Input data —
──────────────────────────────

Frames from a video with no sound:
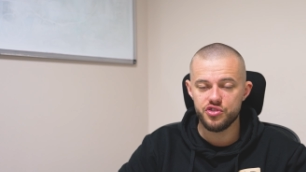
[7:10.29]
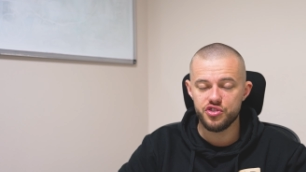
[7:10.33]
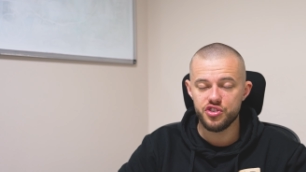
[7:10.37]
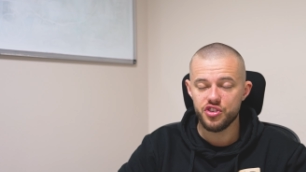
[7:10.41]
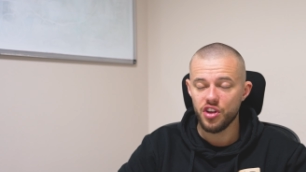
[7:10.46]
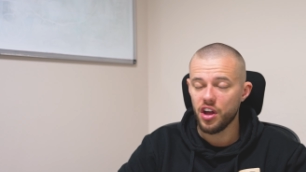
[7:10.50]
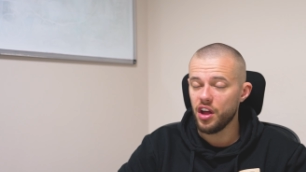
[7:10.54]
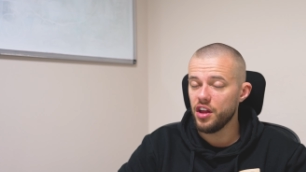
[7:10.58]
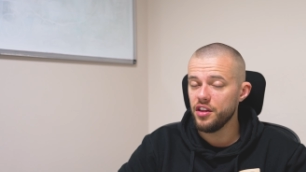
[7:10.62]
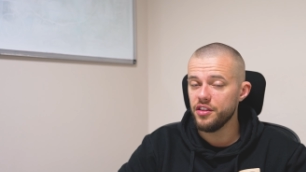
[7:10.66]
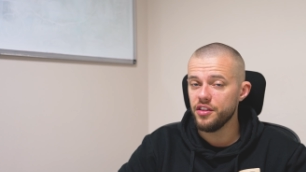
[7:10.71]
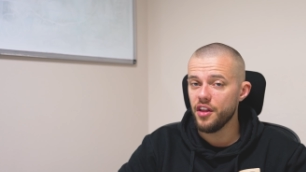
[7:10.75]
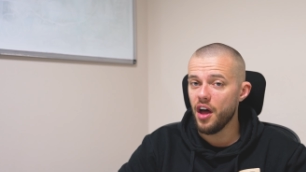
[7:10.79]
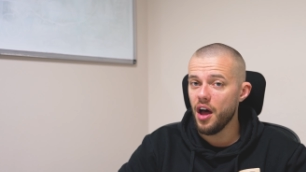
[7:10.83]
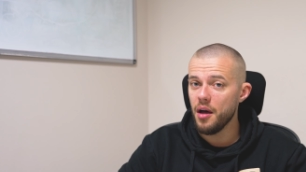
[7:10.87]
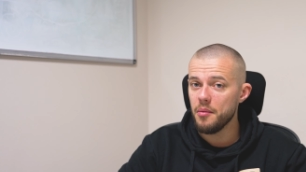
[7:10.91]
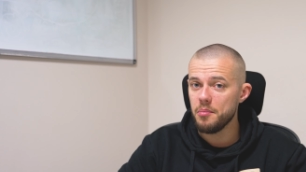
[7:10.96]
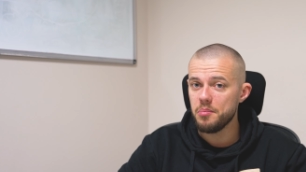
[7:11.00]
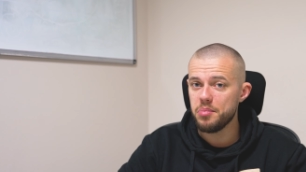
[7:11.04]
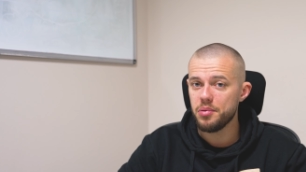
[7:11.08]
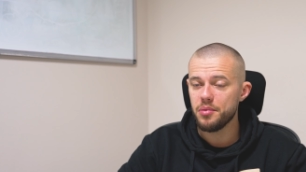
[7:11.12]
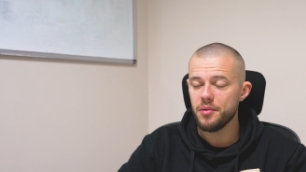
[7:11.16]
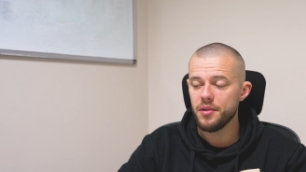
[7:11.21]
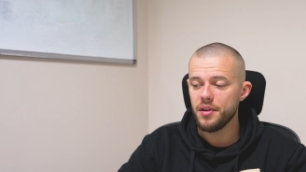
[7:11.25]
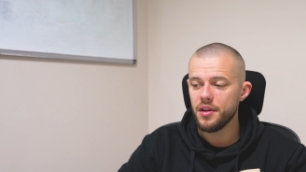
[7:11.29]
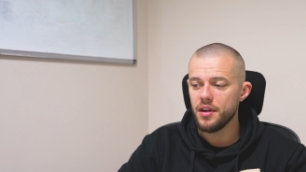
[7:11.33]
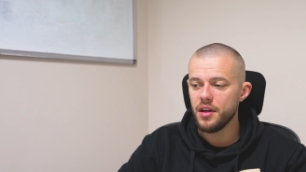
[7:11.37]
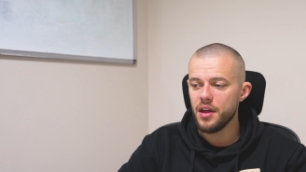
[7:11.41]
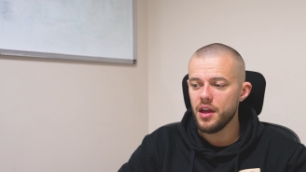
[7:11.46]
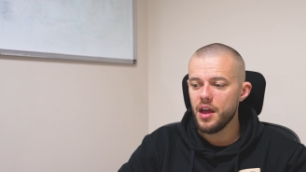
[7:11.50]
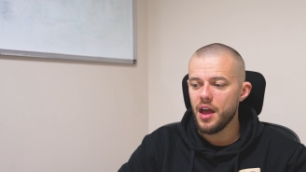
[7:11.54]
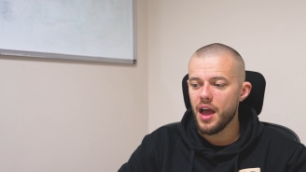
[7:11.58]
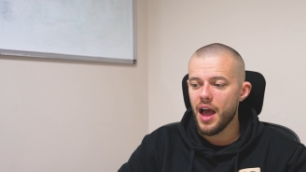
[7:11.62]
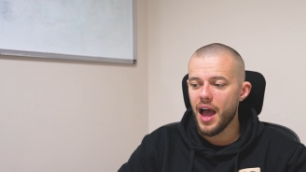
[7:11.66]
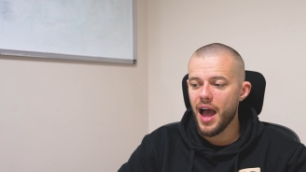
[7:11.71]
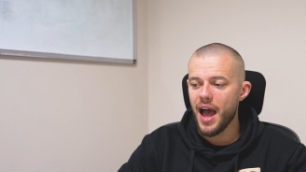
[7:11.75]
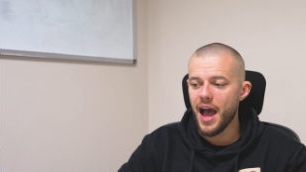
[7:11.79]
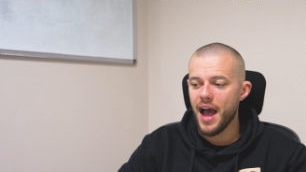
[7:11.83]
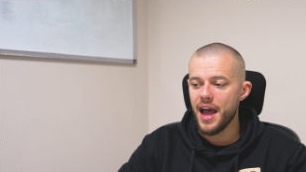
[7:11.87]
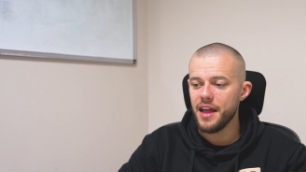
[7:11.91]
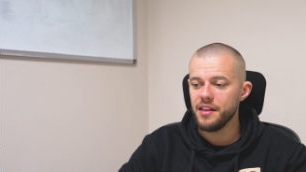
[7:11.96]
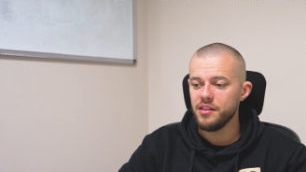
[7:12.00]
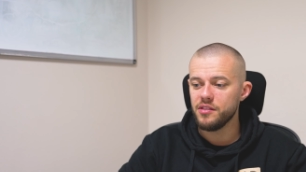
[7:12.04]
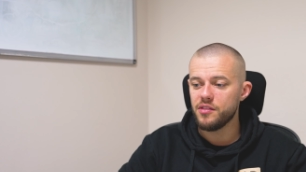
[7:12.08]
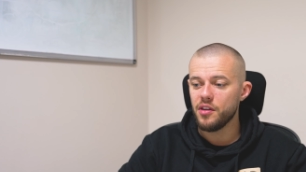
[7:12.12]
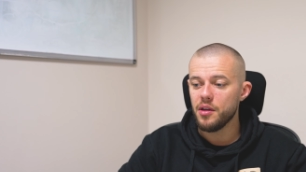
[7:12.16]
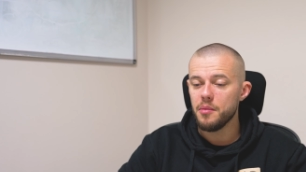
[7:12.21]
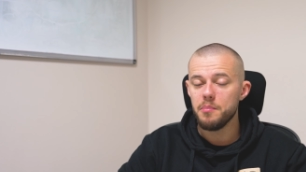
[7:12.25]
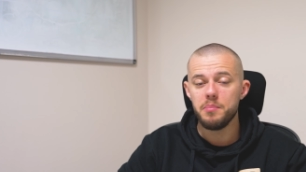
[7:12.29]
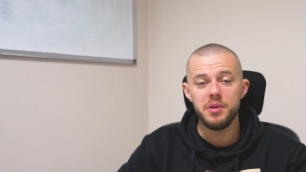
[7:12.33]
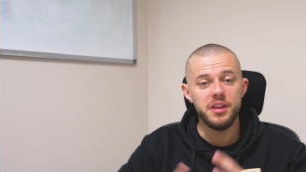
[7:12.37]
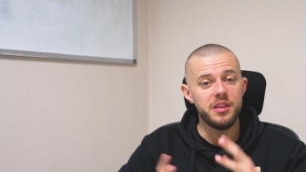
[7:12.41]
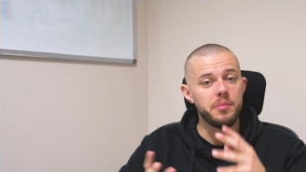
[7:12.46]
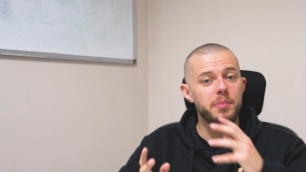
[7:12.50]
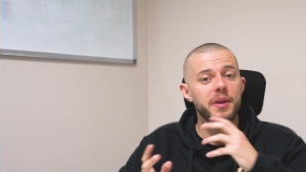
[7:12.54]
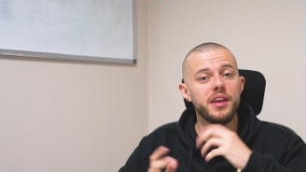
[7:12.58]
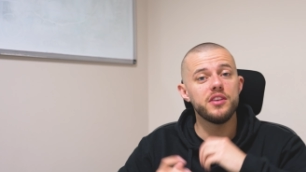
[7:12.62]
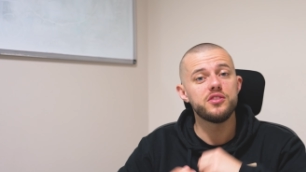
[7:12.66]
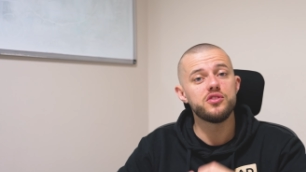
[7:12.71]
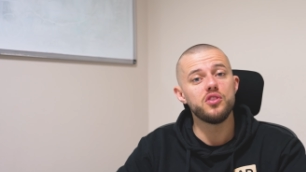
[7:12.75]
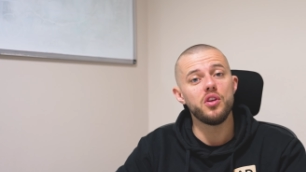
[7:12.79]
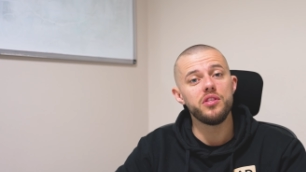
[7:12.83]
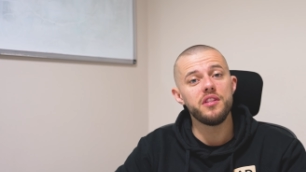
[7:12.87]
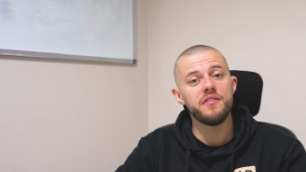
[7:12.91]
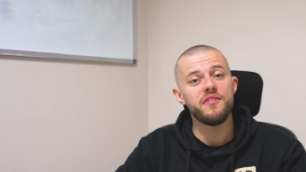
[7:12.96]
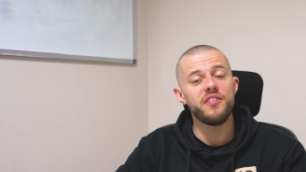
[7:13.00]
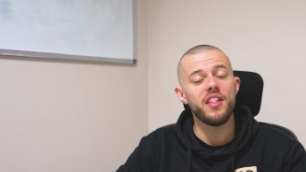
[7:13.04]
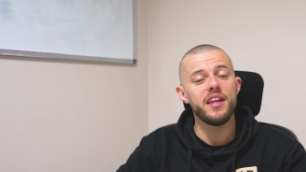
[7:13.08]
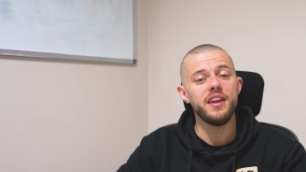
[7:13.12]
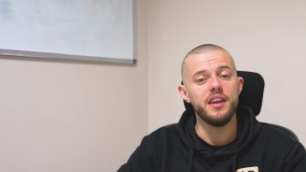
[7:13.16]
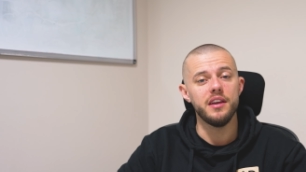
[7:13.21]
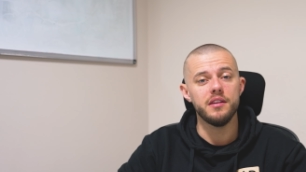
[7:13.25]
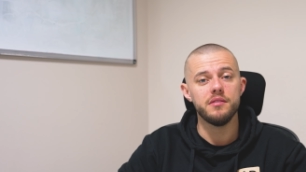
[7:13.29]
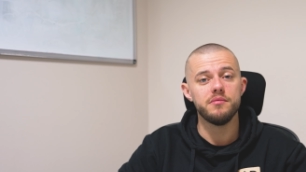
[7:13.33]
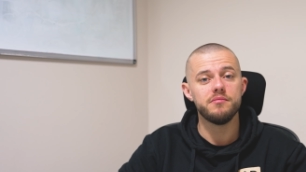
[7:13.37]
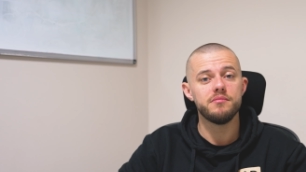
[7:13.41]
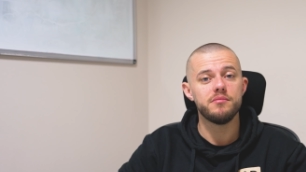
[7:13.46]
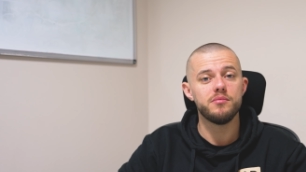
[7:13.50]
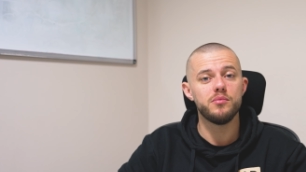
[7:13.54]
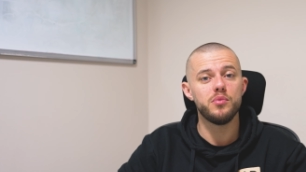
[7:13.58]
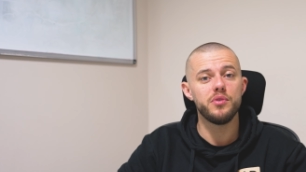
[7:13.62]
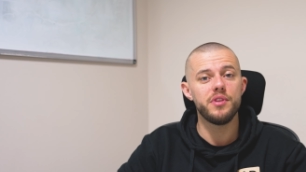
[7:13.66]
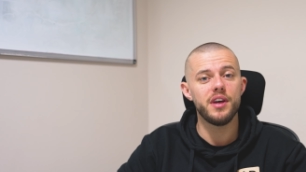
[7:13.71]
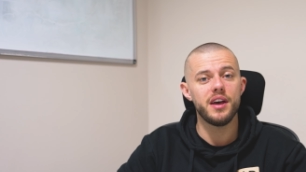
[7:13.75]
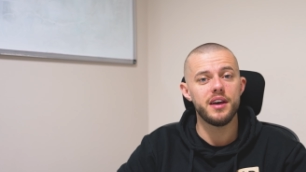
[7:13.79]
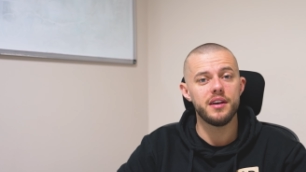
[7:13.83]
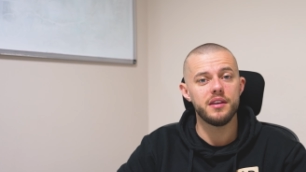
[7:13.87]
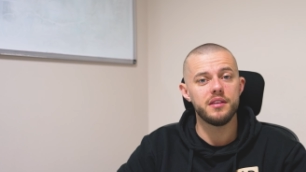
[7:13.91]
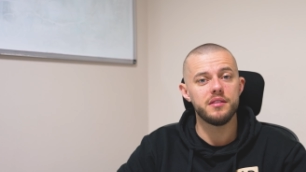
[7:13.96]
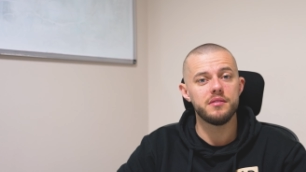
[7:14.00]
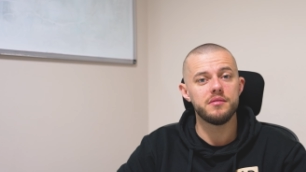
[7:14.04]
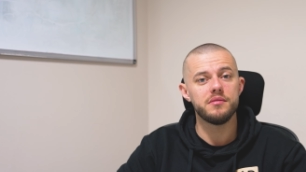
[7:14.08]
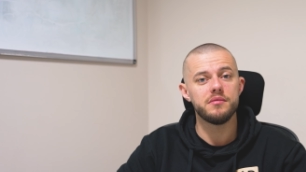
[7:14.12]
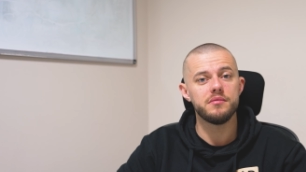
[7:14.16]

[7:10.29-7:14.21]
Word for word: turn up and be the person on the flight with that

──────────────────────────────

What the task asks —
Would you set down every line of the data above exactly, skipping the pictures?

Task output —
Frames from a video with no sound:
[7:10.29]
[7:10.33]
[7:10.37]
[7:10.41]
[7:10.46]
[7:10.50]
[7:10.54]
[7:10.58]
[7:10.62]
[7:10.66]
[7:10.71]
[7:10.75]
[7:10.79]
[7:10.83]
[7:10.87]
[7:10.91]
[7:10.96]
[7:11.00]
[7:11.04]
[7:11.08]
[7:11.12]
[7:11.16]
[7:11.21]
[7:11.25]
[7:11.29]
[7:11.33]
[7:11.37]
[7:11.41]
[7:11.46]
[7:11.50]
[7:11.54]
[7:11.58]
[7:11.62]
[7:11.66]
[7:11.71]
[7:11.75]
[7:11.79]
[7:11.83]
[7:11.87]
[7:11.91]
[7:11.96]
[7:12.00]
[7:12.04]
[7:12.08]
[7:12.12]
[7:12.16]
[7:12.21]
[7:12.25]
[7:12.29]
[7:12.33]
[7:12.37]
[7:12.41]
[7:12.46]
[7:12.50]
[7:12.54]
[7:12.58]
[7:12.62]
[7:12.66]
[7:12.71]
[7:12.75]
[7:12.79]
[7:12.83]
[7:12.87]
[7:12.91]
[7:12.96]
[7:13.00]
[7:13.04]
[7:13.08]
[7:13.12]
[7:13.16]
[7:13.21]
[7:13.25]
[7:13.29]
[7:13.33]
[7:13.37]
[7:13.41]
[7:13.46]
[7:13.50]
[7:13.54]
[7:13.58]
[7:13.62]
[7:13.66]
[7:13.71]
[7:13.75]
[7:13.79]
[7:13.83]
[7:13.87]
[7:13.91]
[7:13.96]
[7:14.00]
[7:14.04]
[7:14.08]
[7:14.12]
[7:14.16]

[7:10.29-7:14.21]
Word for word: turn up and be the person on the flight with that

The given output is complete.